> [What you will do]
Only the pictures are to be left out; set down the rest of the records exactly.

==== Source material ====

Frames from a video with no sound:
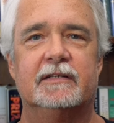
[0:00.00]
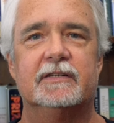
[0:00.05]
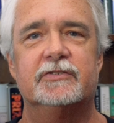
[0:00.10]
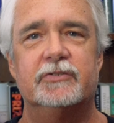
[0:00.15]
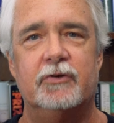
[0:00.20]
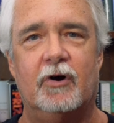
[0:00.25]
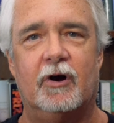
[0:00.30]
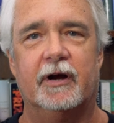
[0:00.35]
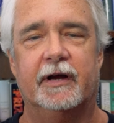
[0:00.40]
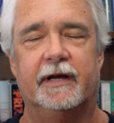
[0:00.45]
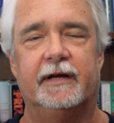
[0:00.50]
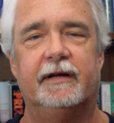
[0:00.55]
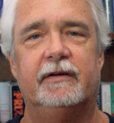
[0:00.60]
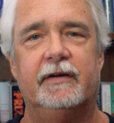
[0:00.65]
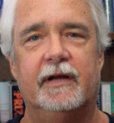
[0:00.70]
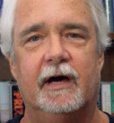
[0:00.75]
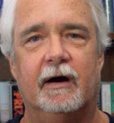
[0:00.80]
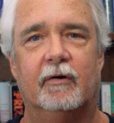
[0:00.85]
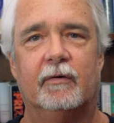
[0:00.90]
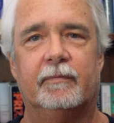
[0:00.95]
Sorry,
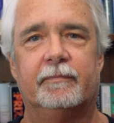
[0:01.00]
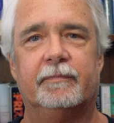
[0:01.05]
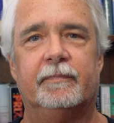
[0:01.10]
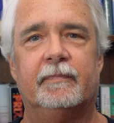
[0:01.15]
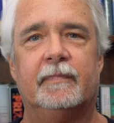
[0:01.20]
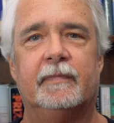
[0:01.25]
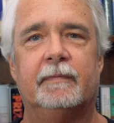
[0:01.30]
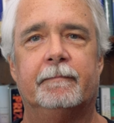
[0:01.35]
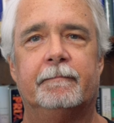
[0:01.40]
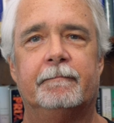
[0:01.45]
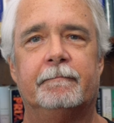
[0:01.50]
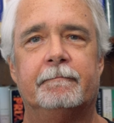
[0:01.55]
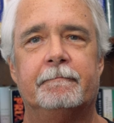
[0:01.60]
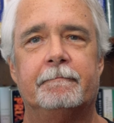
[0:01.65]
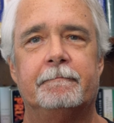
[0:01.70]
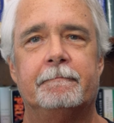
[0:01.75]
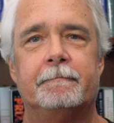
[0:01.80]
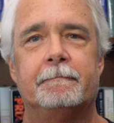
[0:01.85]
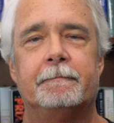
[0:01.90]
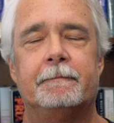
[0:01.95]
no.
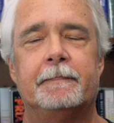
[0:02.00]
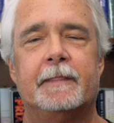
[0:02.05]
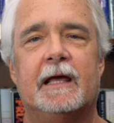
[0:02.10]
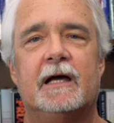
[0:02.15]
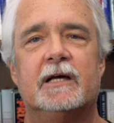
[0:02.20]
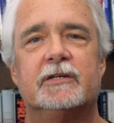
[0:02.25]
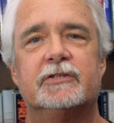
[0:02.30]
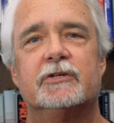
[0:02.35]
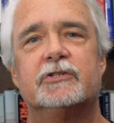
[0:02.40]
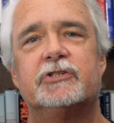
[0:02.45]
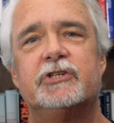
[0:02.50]
So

====

> [Finished task]
Frames from a video with no sound:
[0:00.00]
[0:00.05]
[0:00.10]
[0:00.15]
[0:00.20]
[0:00.25]
[0:00.30]
[0:00.35]
[0:00.40]
[0:00.45]
[0:00.50]
[0:00.55]
[0:00.60]
[0:00.65]
[0:00.70]
[0:00.75]
[0:00.80]
[0:00.85]
[0:00.90]
[0:00.95]
Sorry,
[0:01.00]
[0:01.05]
[0:01.10]
[0:01.15]
[0:01.20]
[0:01.25]
[0:01.30]
[0:01.35]
[0:01.40]
[0:01.45]
[0:01.50]
[0:01.55]
[0:01.60]
[0:01.65]
[0:01.70]
[0:01.75]
[0:01.80]
[0:01.85]
[0:01.90]
[0:01.95]
no.
[0:02.00]
[0:02.05]
[0:02.10]
[0:02.15]
[0:02.20]
[0:02.25]
[0:02.30]
[0:02.35]
[0:02.40]
[0:02.45]
[0:02.50]
So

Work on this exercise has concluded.